Thirdly, the particular, historical experiences of the hegemon is untethered from its parochial origins and universalized as applicable for all places and all times.
For the transmission of knowledge, the hegemon’s curriculum is deemed complete i.e. it is universalized as “Education”.
The “graduated” colonial is taught that he is “Educated”, period, not that he is educated to keep records. The Bible is “Scripture”; “Literature” is English literature. In fact, one of the ironies of the new dispensation was that “English Literature” as a subject was taught for the first time in India – in England, there were only Latin and Greek.
The successfully imparted or imbibed paradigm creates an identity system for all those within it – including both the ruler and the ruled.

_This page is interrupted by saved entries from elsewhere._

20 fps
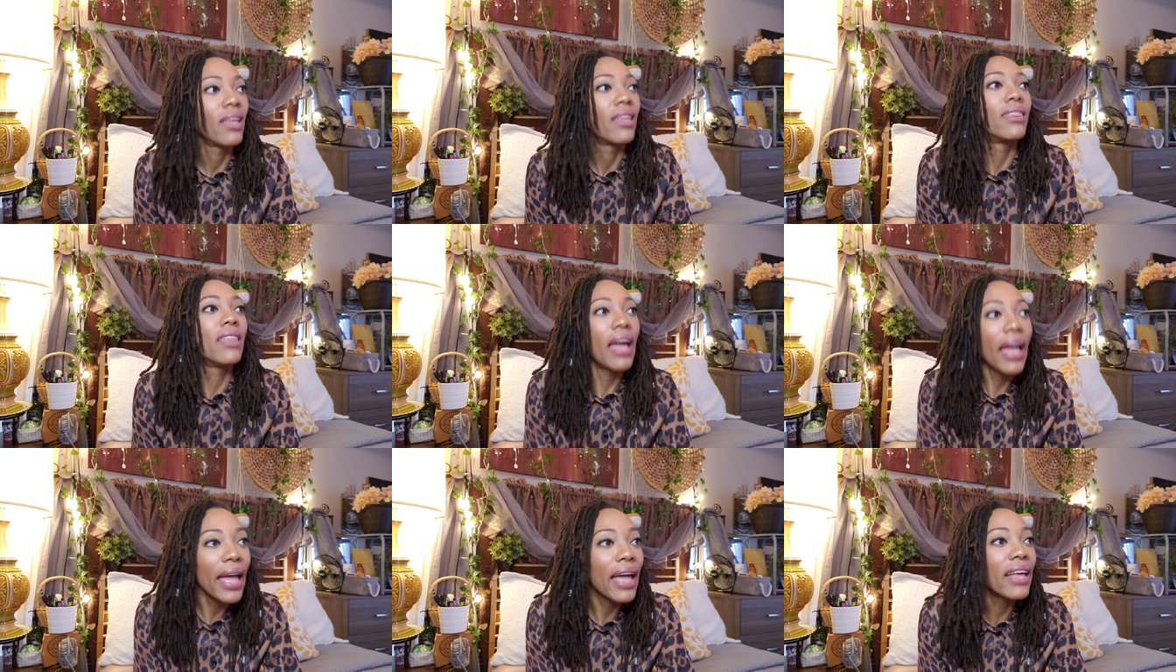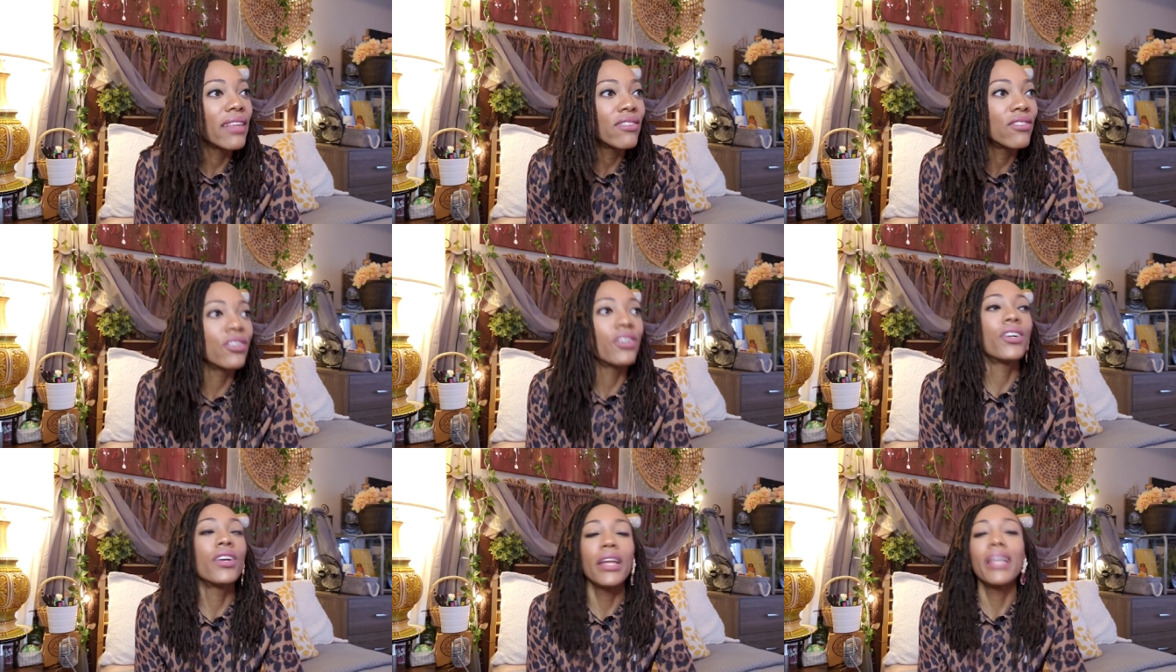The
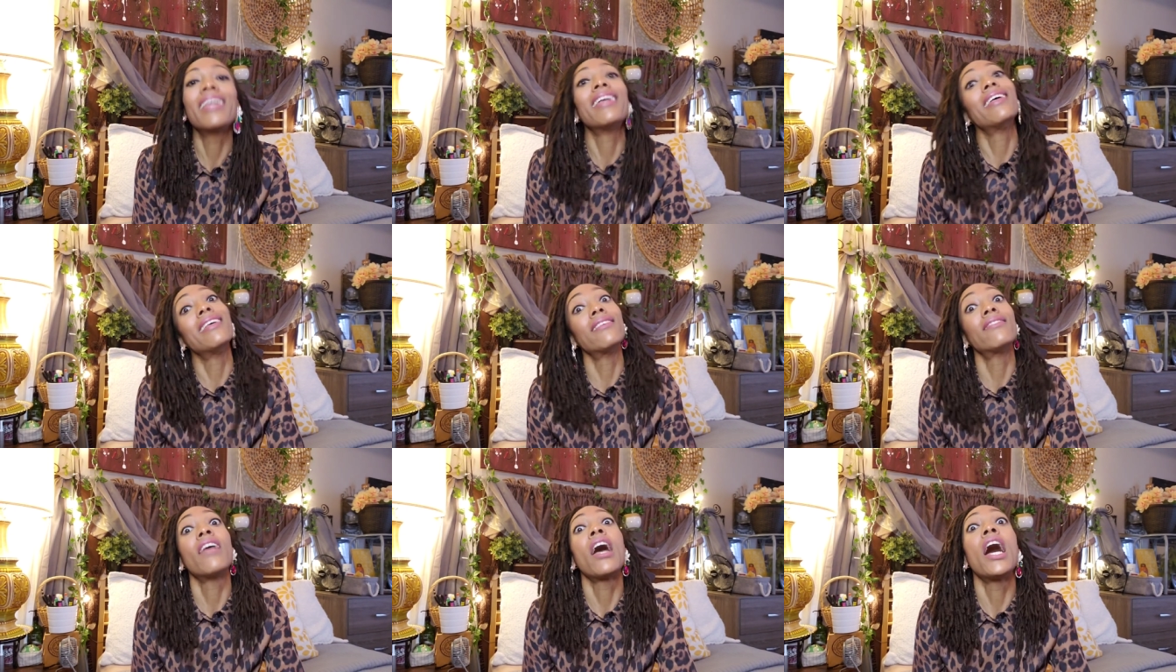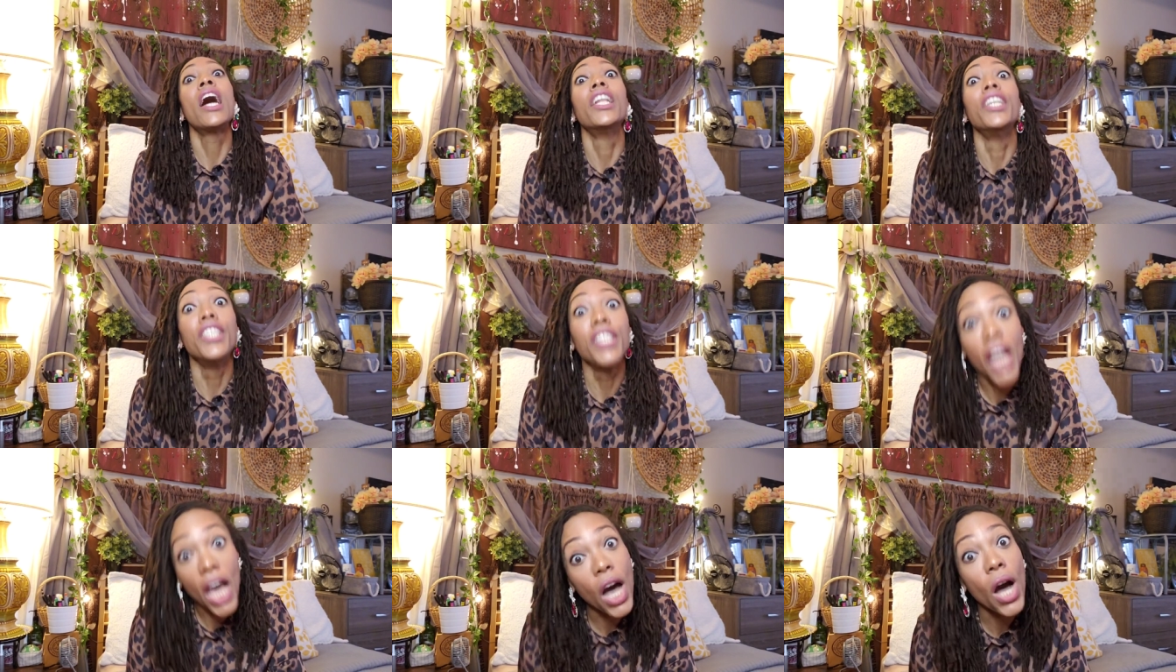answer is
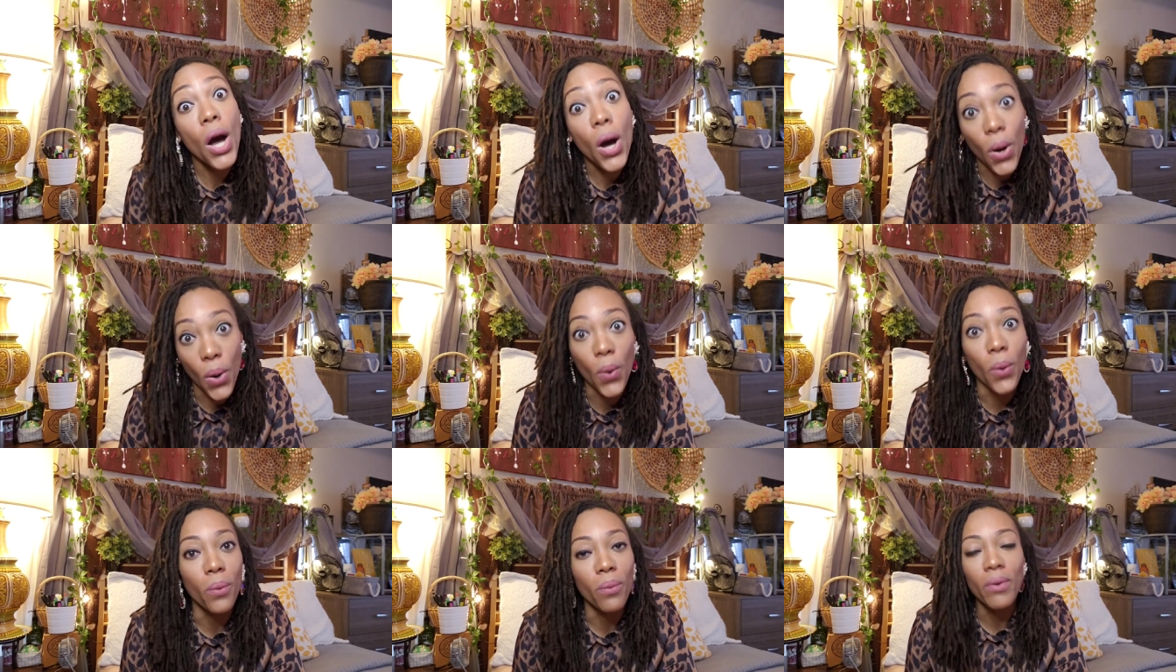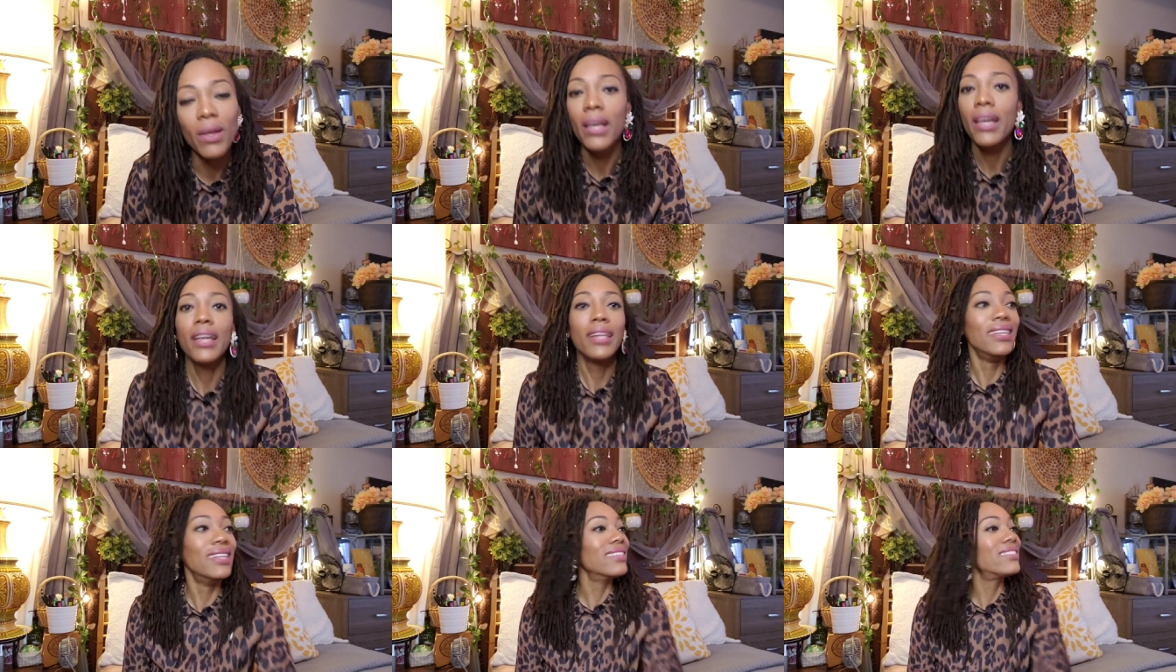no
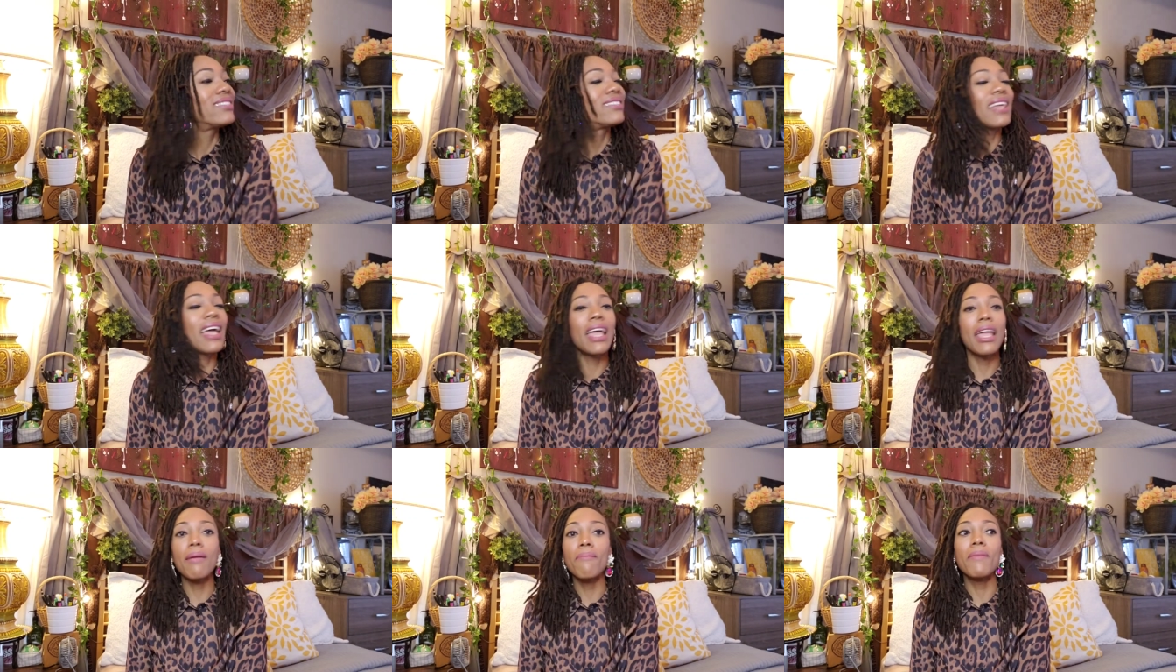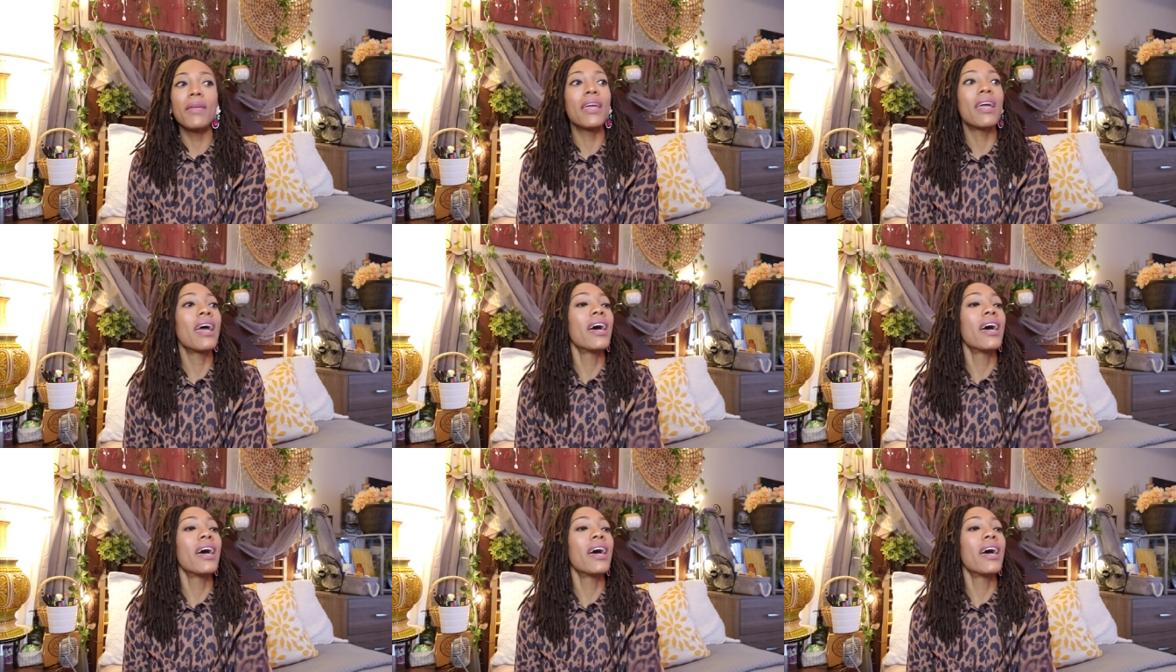the same men.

Within this system, the identity of the dominated (the “other”) is the negative mirror image of the dominator, of which the latter is akin to perfection, if not perfection itself. The identity-set of the hegemon is the ideal while that of the hegemonised is deficient in all respects.
In accepting this narrative of inferior identity, the hegemonised individual automatically assumes a low self-conception – and self esteem – and of his group vis-à-vis the hegemony.
The precursor, of course, to this identity set – was the slave-master relationship created during African slavery. To be at best on the second rung, was to be always second class and inevitably marginalised as second rate.